Business Finance
Finance question about FV, PV, and tax

Question Description

I’m trying to study for my Business course and I need some help to understand this question.

- Ben Collins plans to buy a house for $180,000. If the real estate in his area is expected to increase in value by 1 percent each year, what will its approximate value be seven years from now?

- If you desire to have $8,500 for a down payment for a house in four years, what amount would you need to deposit today? Assume that your money will earn 6 percent.


- Carla Lopez deposits $3,100 a year into her retirement account. If these funds have an average earning of 7 percent over the 40 years until her retirement, what will be the value of her retirement account?
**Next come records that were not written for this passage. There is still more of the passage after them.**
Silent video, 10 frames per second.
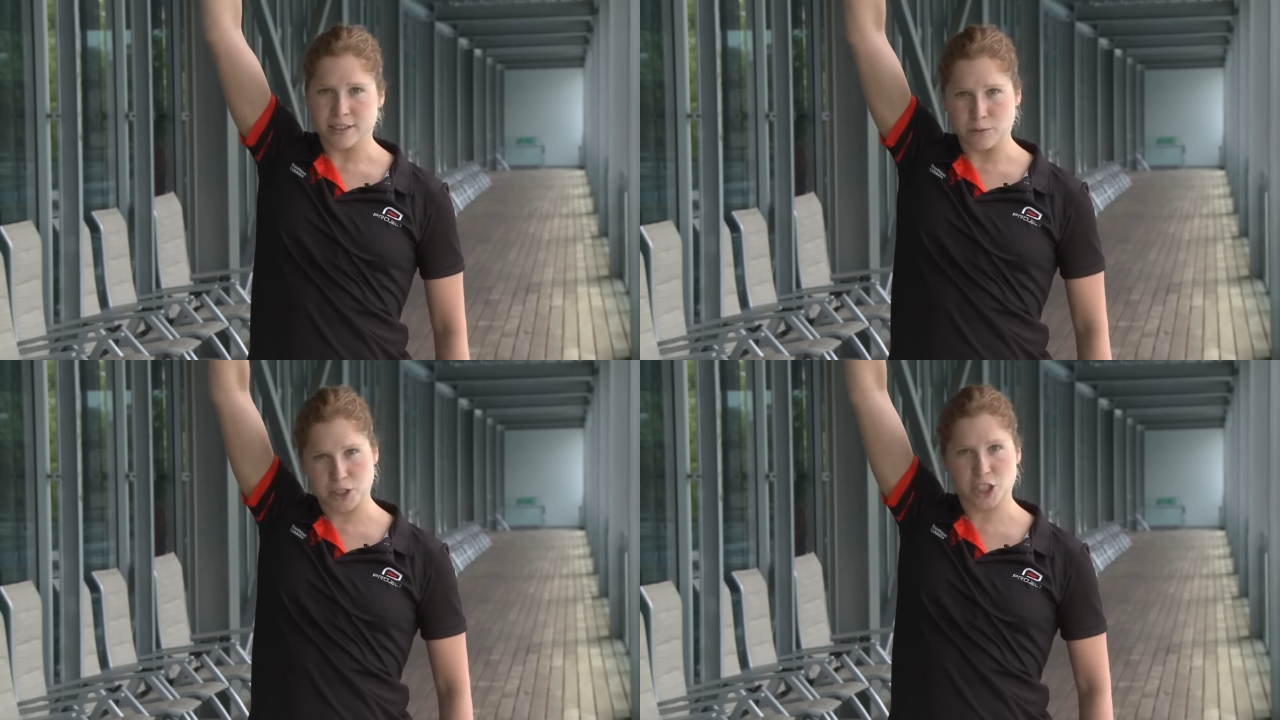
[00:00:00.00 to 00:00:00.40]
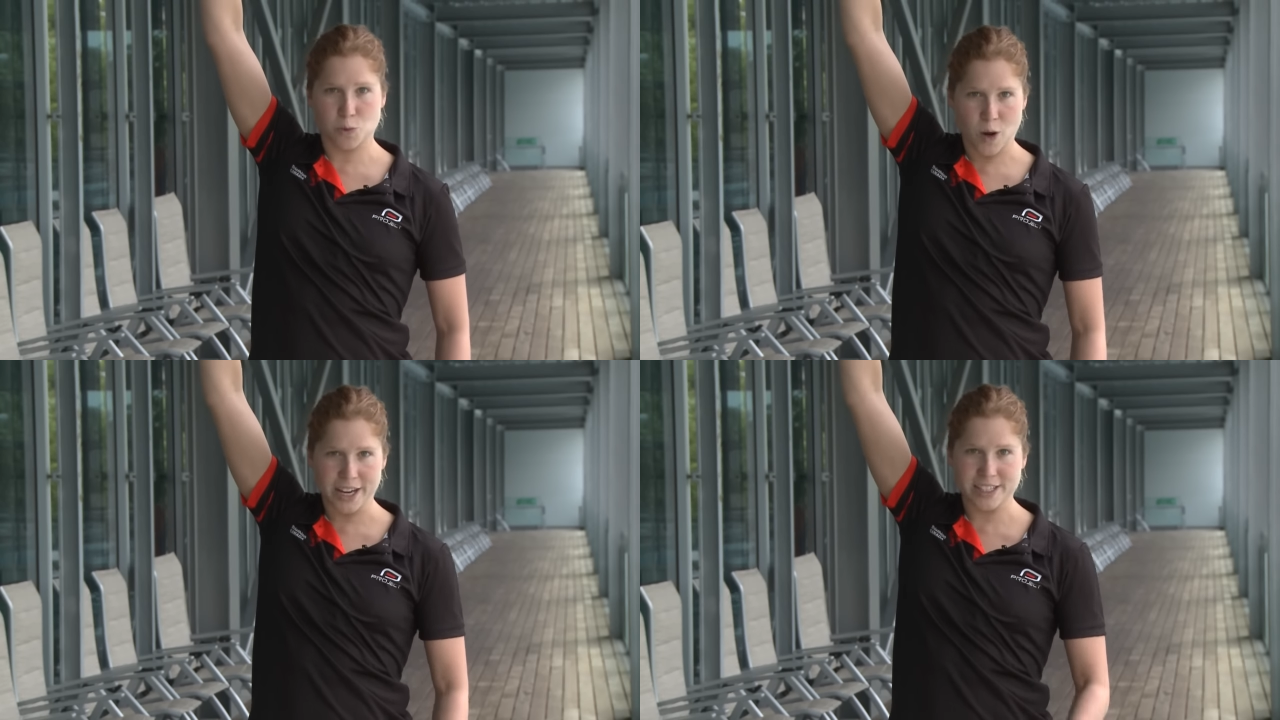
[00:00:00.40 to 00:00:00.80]
which is
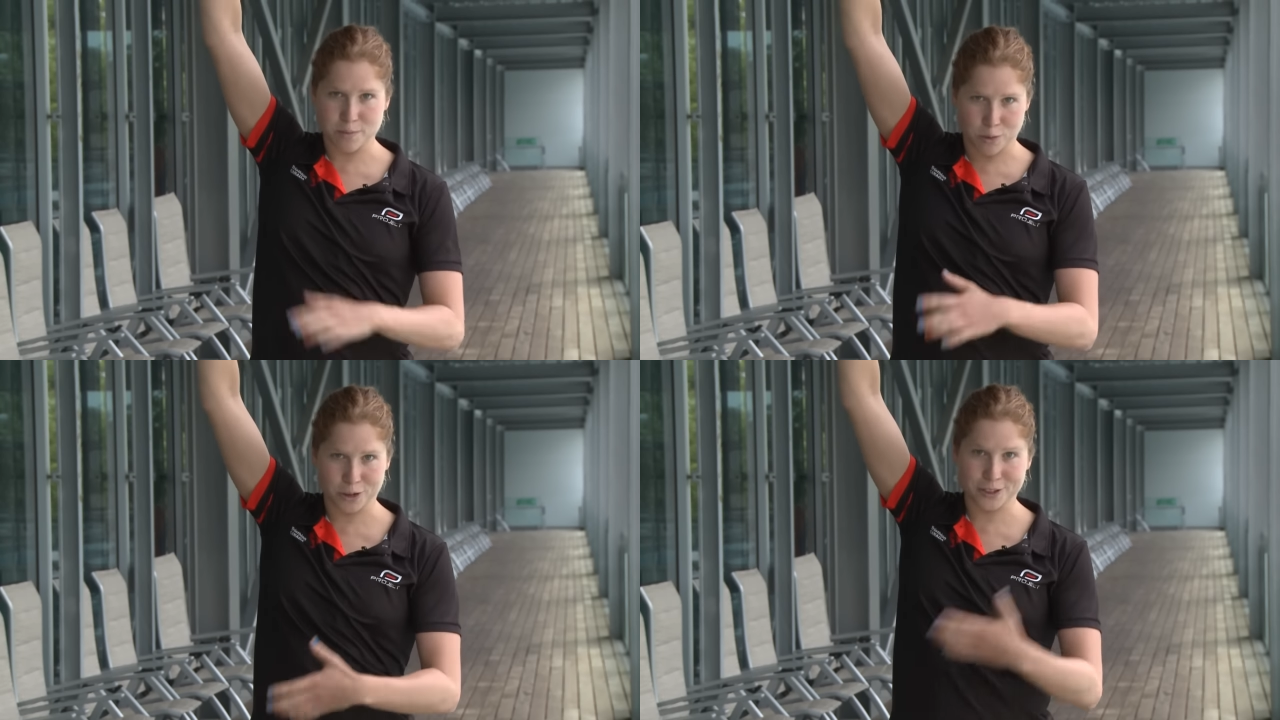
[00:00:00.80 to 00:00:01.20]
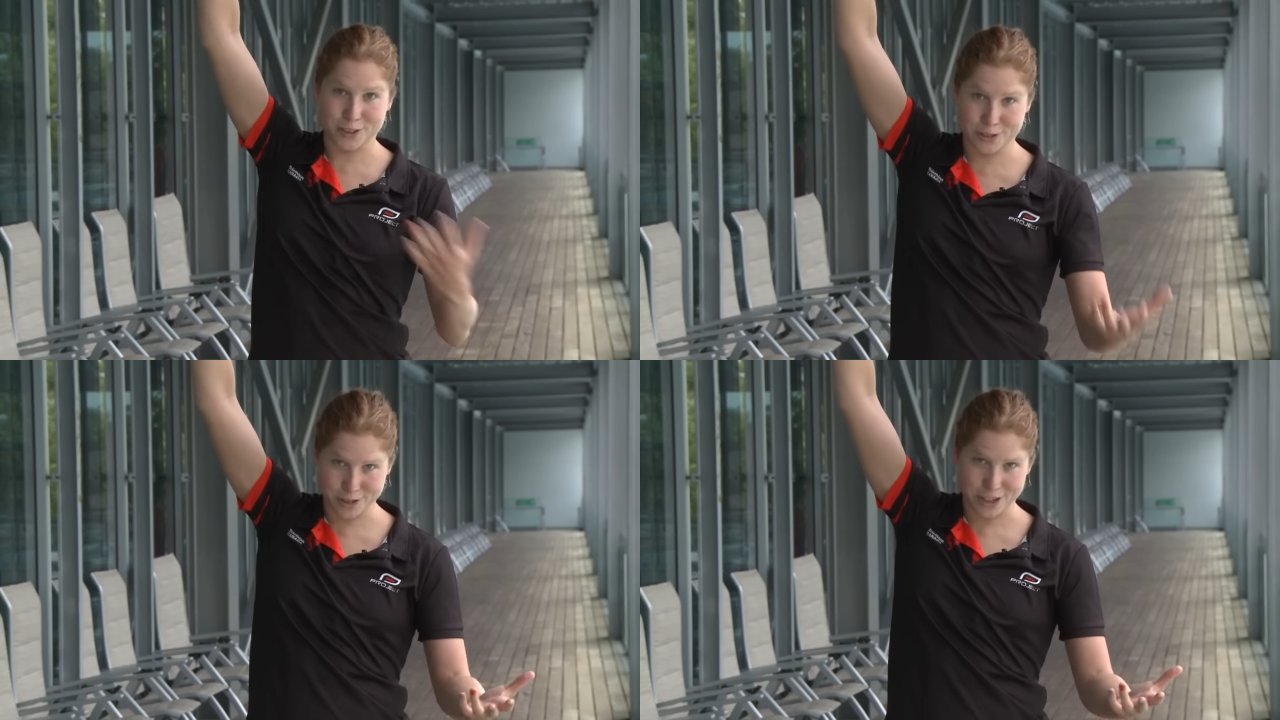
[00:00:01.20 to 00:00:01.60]
why it's important
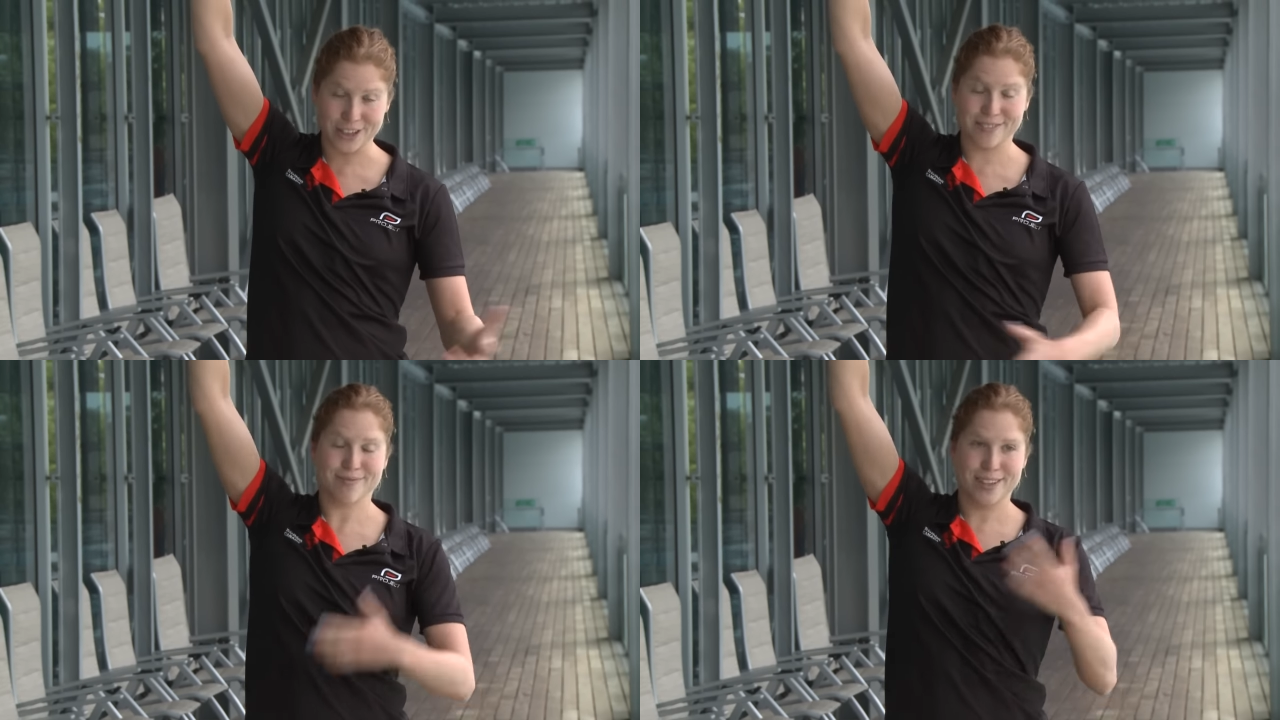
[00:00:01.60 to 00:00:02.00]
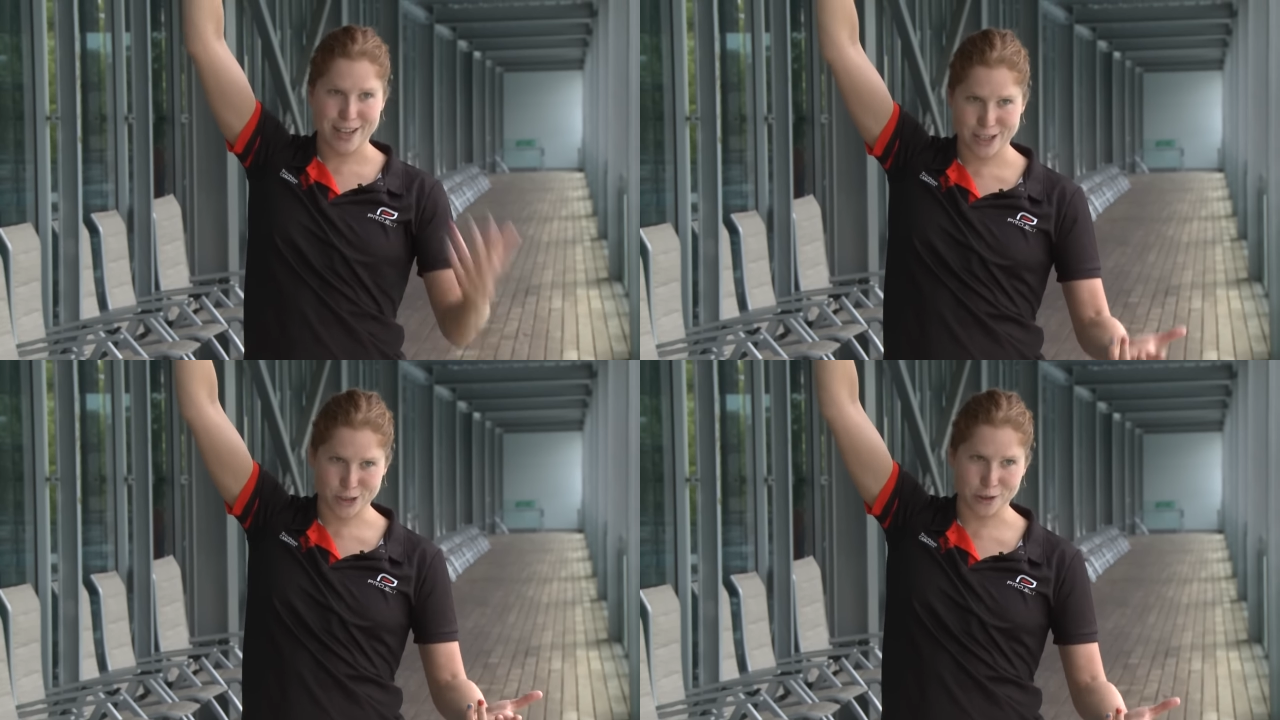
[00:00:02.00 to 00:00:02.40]
to do the
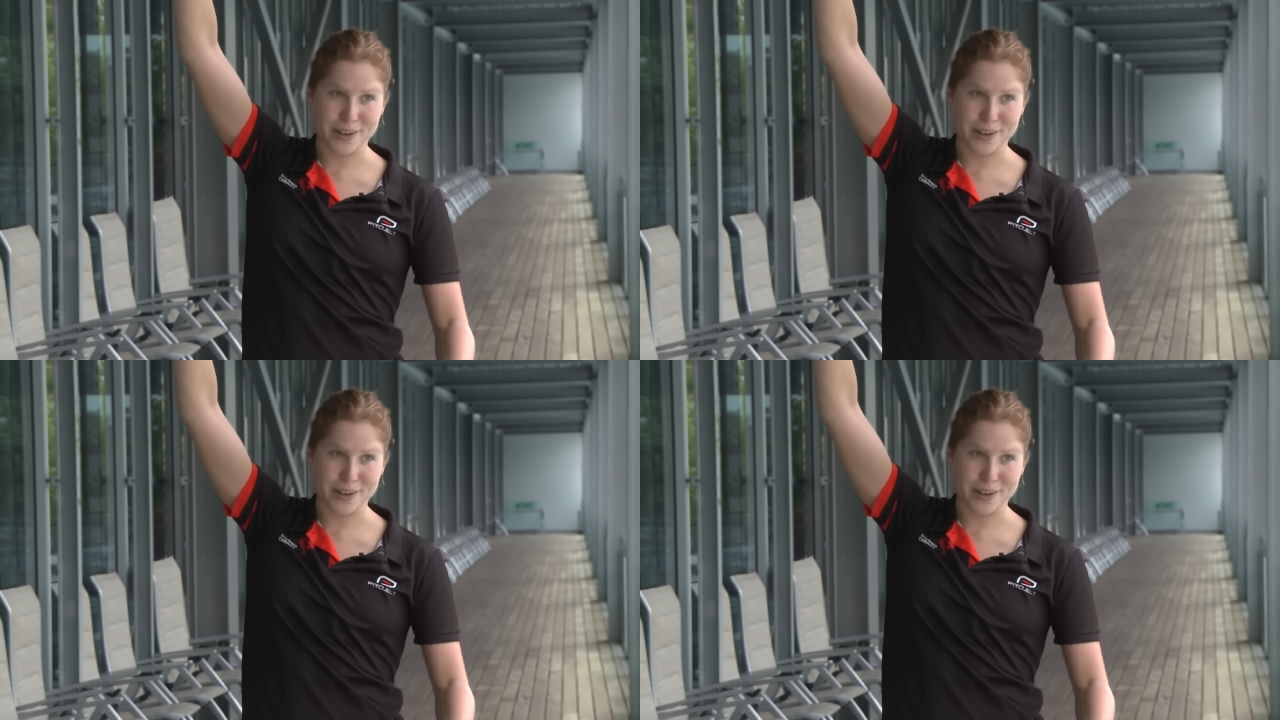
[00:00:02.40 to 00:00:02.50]
short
- If a person spends $10 a week on coffee (assume $500 a year), what would be the future value of that amount over 7 years if the funds were deposited in an account earning 3 percent?

- If you borrow $14,000 with a 7 percent interest rate to be repaid in seven equal payments at the end of the next 7 years, what would be the amount of each payment?

- The Fram family has liabilities of $136,000 and a net worth of $346,000. What is the debt ratio?

- Carl Lester has liquid assets of $3,180 and current liabilities of $3,411. What is his current ratio?

Benjamin Jefferson, a single adult with no dependents, has chosen to itemize deduction and arrived at the following tax information:
 Gross salary$53,360  Interest earnings$210  
 Dividend income$150  One personal exemption$3,700 
 Itemized deductions$8,400  Adjustments to income$1,070 
What amount would Benjamin report as taxable income?